The water rate will jump from $3.42 per 100 cubic feet of water to $3.84 per hundred cubic feet. The new rate will fund a water budget of $6.8 million.
The sewer rate will spiral from $7.25 per 100 cubic feet of wastewater to $8.65 per 100 cubic feet. The fee will fund a budget of $9.6 million.
Budget and appropriations committee Chairman Bill Bowles said the rate hikes were unavoidable.
"This is particularly difficult for me because I've always fought to keep the enterprise rates as low as possible," Bowles said of the water budget, but noted the comments applied equally to the wastewater budget.
"But this year I do not see any way possible to do that," he said. "The budget is bare bones. It's made up of mostly personnel."

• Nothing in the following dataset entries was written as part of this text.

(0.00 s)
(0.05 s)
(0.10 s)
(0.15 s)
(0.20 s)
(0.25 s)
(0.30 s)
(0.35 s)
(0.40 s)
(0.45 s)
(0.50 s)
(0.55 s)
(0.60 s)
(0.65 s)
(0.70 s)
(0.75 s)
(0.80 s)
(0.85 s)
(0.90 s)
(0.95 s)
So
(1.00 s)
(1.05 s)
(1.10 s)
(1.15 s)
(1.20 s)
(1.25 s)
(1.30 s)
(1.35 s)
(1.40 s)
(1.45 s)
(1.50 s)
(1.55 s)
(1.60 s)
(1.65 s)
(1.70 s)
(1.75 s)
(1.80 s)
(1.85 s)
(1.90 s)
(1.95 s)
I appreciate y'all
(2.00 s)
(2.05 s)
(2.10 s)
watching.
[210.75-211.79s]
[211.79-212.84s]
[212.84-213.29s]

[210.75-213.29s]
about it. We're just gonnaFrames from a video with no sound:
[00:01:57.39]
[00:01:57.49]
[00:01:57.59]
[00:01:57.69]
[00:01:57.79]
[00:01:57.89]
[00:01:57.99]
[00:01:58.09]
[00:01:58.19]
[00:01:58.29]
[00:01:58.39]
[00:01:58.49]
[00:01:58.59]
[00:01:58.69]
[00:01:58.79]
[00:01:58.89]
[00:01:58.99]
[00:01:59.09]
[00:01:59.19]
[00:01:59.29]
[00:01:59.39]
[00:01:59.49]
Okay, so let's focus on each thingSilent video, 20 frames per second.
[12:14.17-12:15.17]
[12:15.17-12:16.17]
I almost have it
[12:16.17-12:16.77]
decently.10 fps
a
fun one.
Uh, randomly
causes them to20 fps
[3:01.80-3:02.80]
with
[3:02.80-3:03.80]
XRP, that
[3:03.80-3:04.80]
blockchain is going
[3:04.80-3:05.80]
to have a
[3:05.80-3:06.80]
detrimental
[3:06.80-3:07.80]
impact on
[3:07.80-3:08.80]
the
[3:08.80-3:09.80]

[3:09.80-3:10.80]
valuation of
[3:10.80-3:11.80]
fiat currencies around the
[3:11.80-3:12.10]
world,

Mayor Kevin Dumas said the hikes are needed to keep up with costs to meet federal and state water quality regulations, increasing chemical prices, skyrocketing heat and electric costs and burgeoning debt service.
Bowles said he plans to open a discussion on reducing indirect costs for each department later this year. Indirect costs are the fees the city charges to the water and wastewater departments for various services provided by other city departments.
Together, the two departments pay the city more than $1 million in indirect costs.
Councilors also may consider requiring residents to tie into sewer lines.
Meanwhile, the trash fee went down more than expected.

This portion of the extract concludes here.